Wednesday, August 25, 2010

On Good Translation

Three English translations of the first verses of Genesis:

"When God began to create heaven and earth, and the earth then was welter and waste and darkness over the deep and God's breath hovering over the waters, God said, "Let there be light." - Robert Alter's Genesis

"In the beginning, God created the heavens and the earth. Now the Earth was formless and empty, darkness was over the surface of the deep, and the Spirit of God was hovering over the waters." - New International Version

"First this: God created the Heavens and Earth—all you see, all you don't see. Earth was a soup of nothingness, a bottomless emptiness, an inky blackness. God's Spirit brooded like a bird above the watery abyss." - The Message

In poetic quality, Alter's translation is clearly best, its consonance mighty, the interruption of its polysyndeton underlining the power of God's creative word. The
New International Version is not as good, but still highly readable and instructive. The Message's translation of these verses is painful.

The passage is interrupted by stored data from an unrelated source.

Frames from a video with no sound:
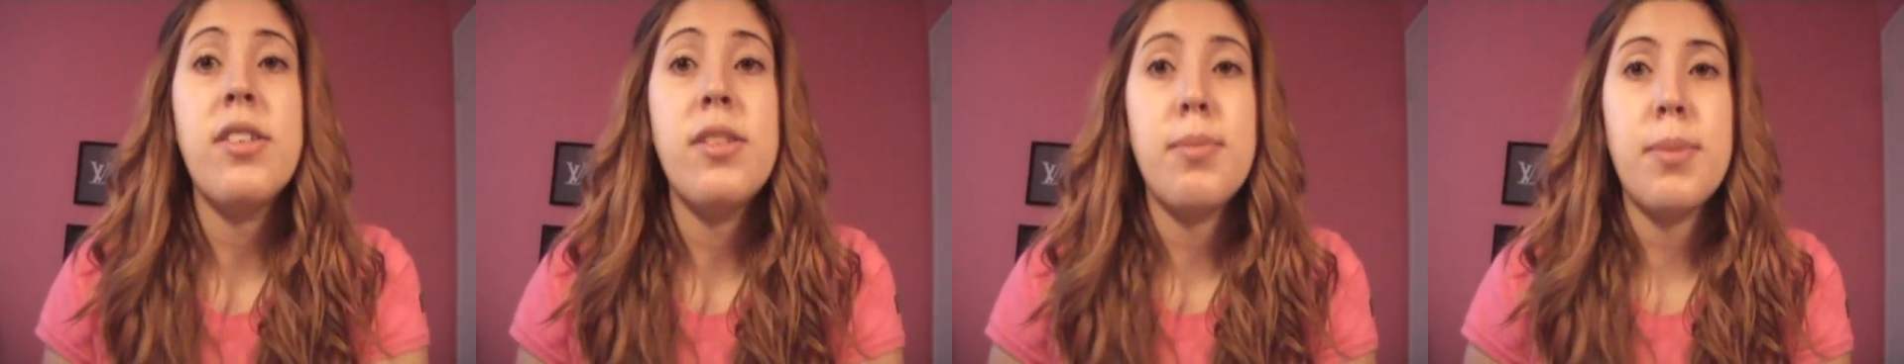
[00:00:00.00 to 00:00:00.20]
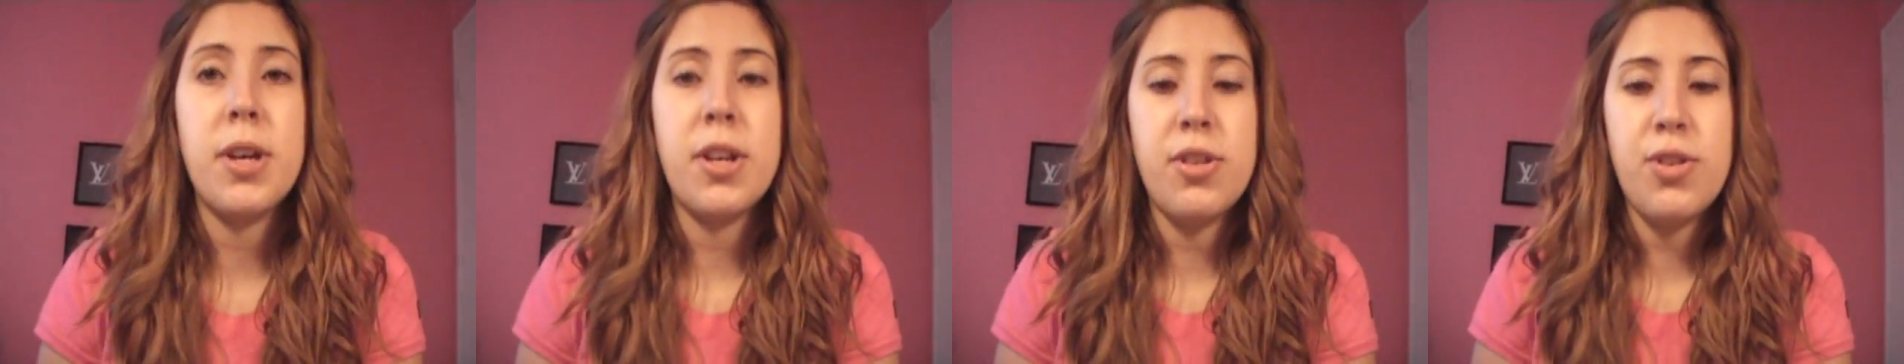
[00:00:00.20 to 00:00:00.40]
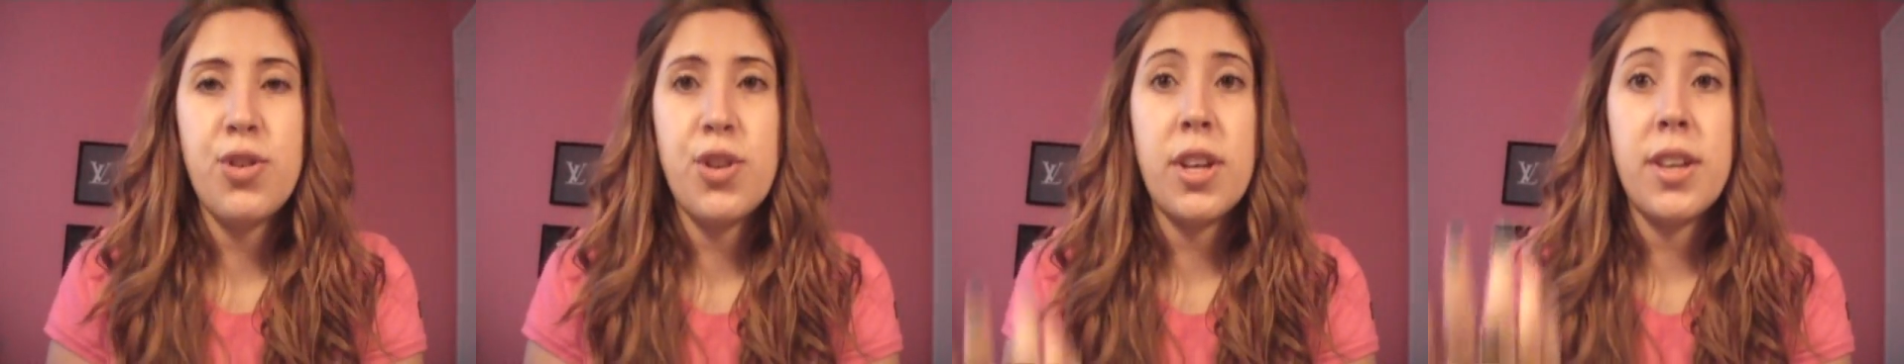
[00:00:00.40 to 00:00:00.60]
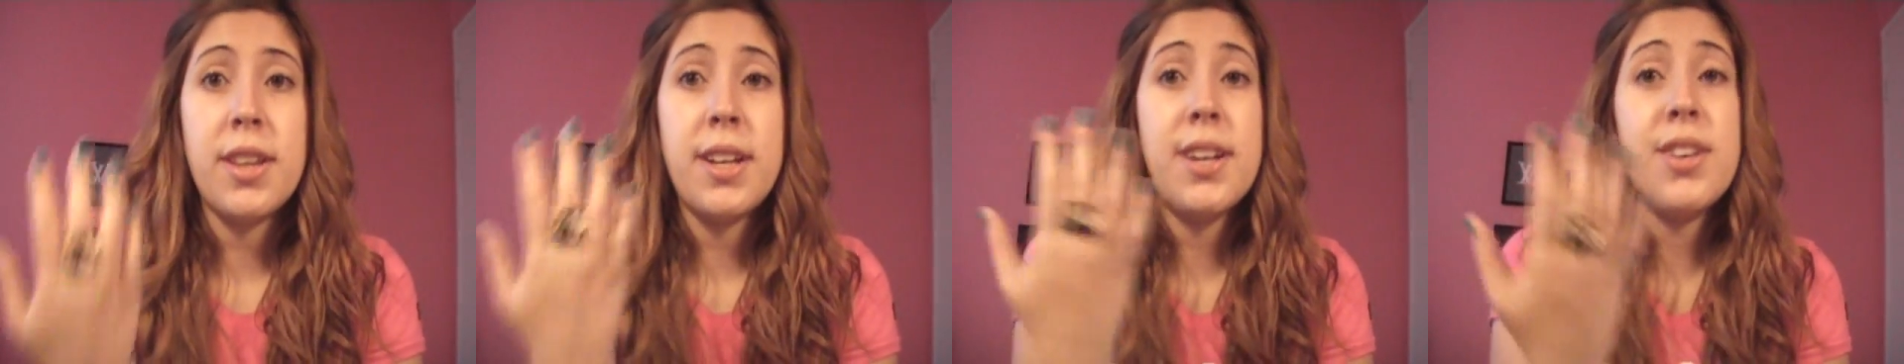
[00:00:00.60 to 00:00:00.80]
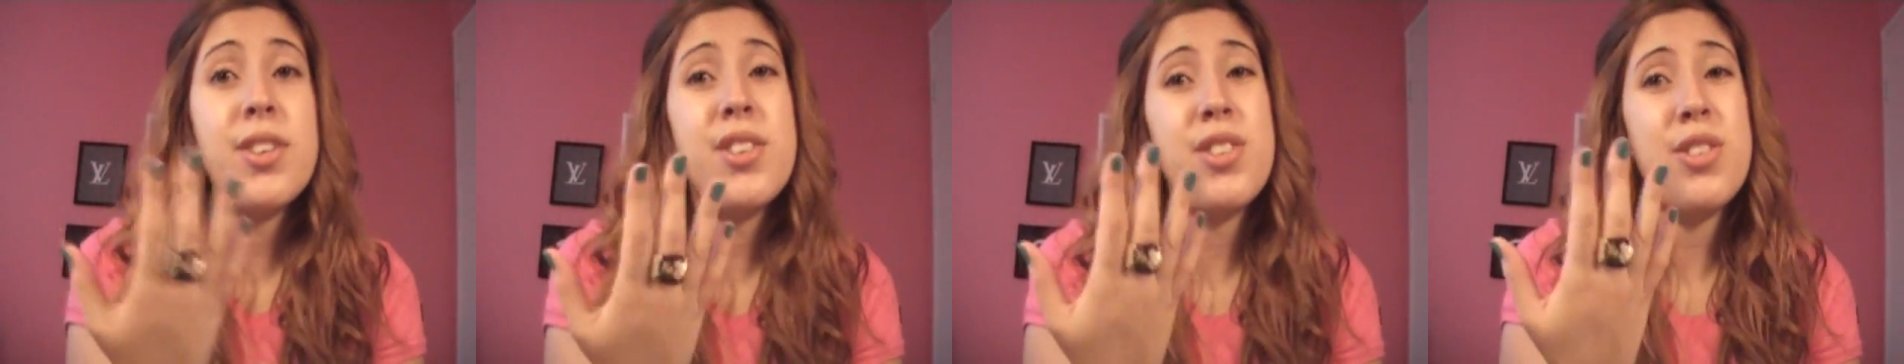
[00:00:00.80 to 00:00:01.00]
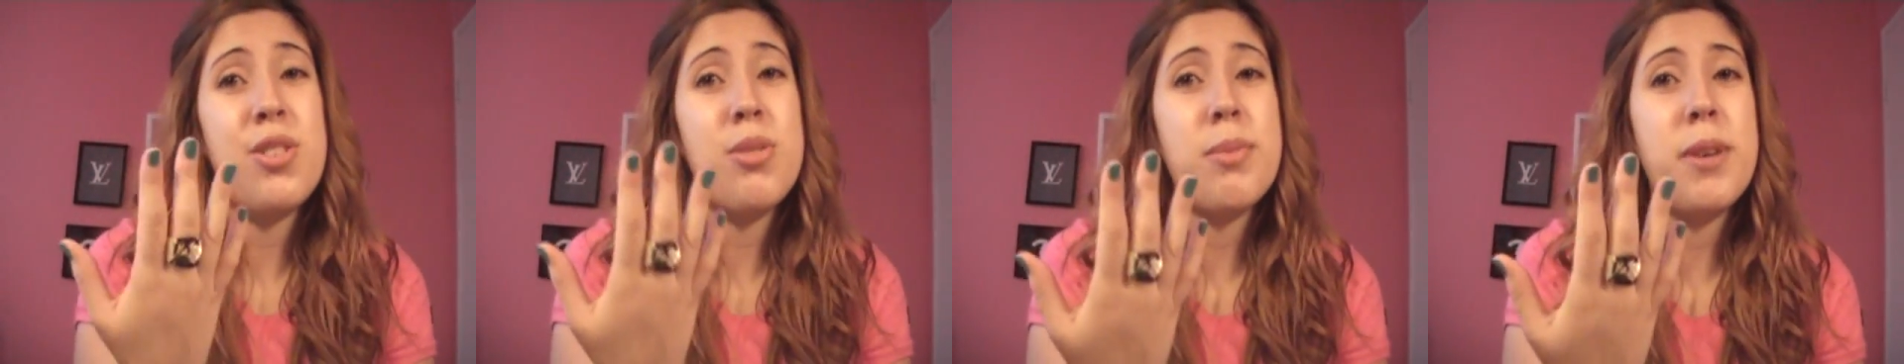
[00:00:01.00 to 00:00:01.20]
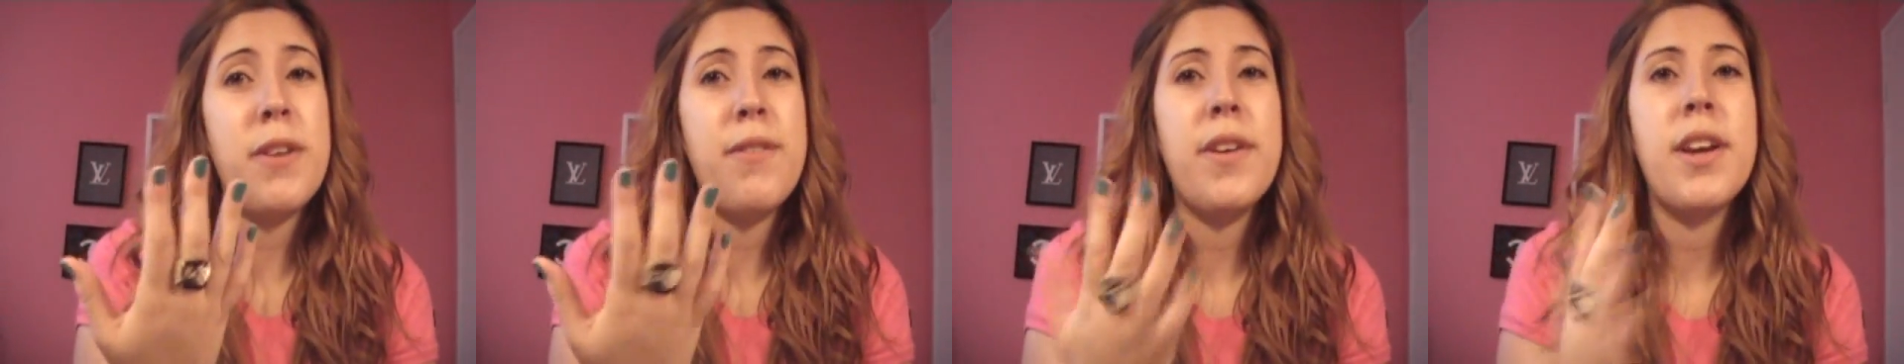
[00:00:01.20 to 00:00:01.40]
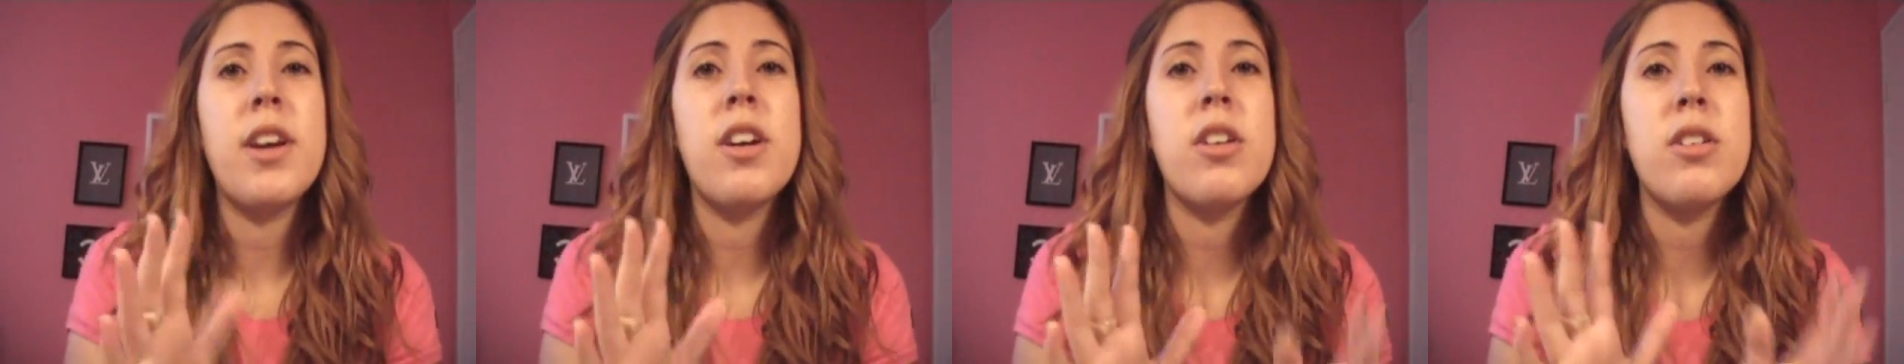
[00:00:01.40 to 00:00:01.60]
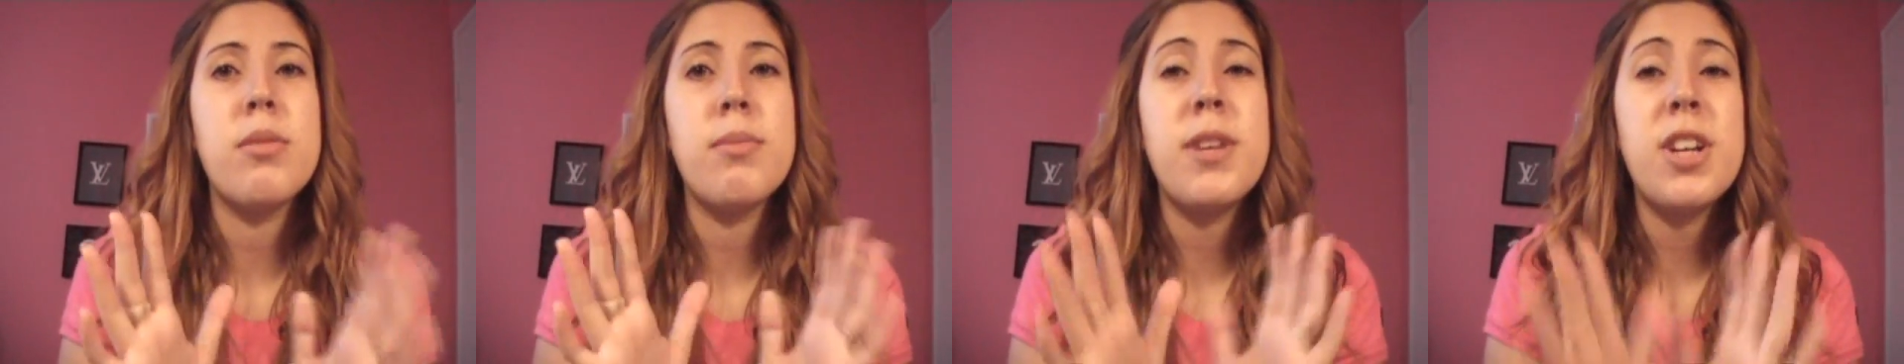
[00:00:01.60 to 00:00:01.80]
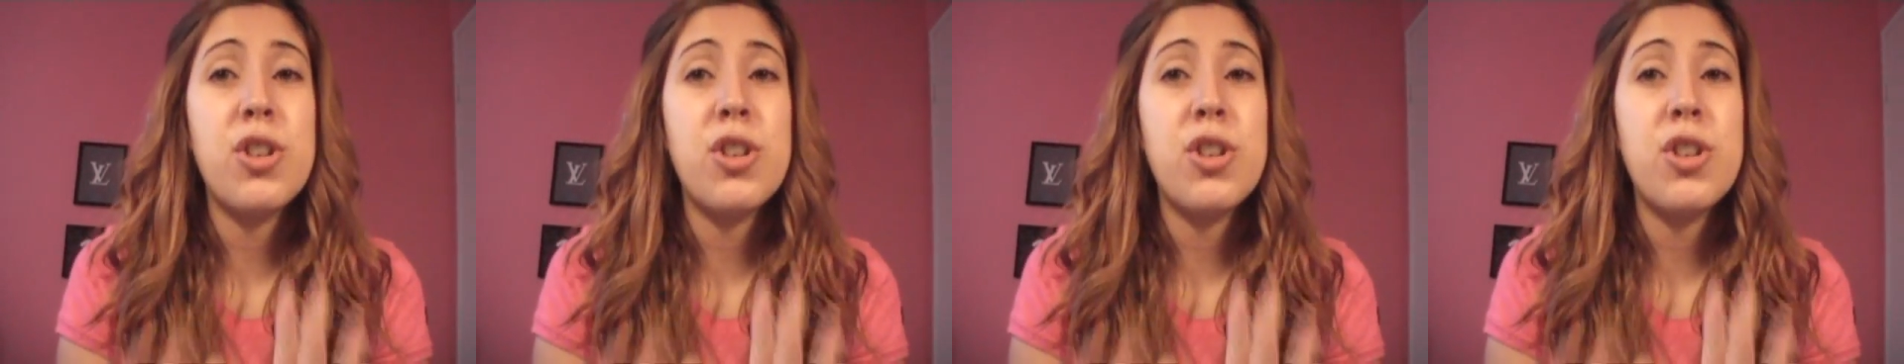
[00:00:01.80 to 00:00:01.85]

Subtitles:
a sponge, and then I just use my fingers.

My purpose here is not to be critical of The Message, which is a very useful tool for many people who find more traditional translations difficult to read, but to praise Alter's translation, which to me, conveys the truths of the creation myth more strongly than the others because of its poetic sensitivity. It is too common for Christians to treat the Bible merely as a book of propositional truths, or rather, as a book of propositional truths and literary passages to be decoded into propositional truths. The best translation is thus the one that makes the decoding easiest. Such an attitude not only neglects the great pleasure found in reading imaginative literature, but also the unique instructional power of that literature, the way that a story or poem long held in the recesses of memory will one day spring forward to teach and to convict, the way that one can rejoice, suffer and learn with a literary character. To be sure, there are propositional truths to be learned from Biblical narrative and poetry - they complement, but do not supplant the truths that only literature can provide.

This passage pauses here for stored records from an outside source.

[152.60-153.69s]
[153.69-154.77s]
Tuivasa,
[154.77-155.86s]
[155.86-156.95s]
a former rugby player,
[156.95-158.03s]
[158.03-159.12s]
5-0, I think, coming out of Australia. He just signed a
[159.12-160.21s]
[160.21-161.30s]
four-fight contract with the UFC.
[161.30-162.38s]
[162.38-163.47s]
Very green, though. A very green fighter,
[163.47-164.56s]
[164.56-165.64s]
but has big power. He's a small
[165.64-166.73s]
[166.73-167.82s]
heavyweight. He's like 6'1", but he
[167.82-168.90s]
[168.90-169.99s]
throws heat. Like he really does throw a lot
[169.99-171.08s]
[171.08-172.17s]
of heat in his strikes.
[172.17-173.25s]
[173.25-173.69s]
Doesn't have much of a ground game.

Some Christians reflect this attitude in their approach to art as whole. To some minds, good works of art are simply those that affirm things that they already believe in an artistic language that they can easily understand - bad works are those that subvert their values or are difficult. Again, this view neglects the pleasure and instruction of which art is capable. Whether the banality of some current translations of the Bible is a cause or symptom of this attitude I do not know.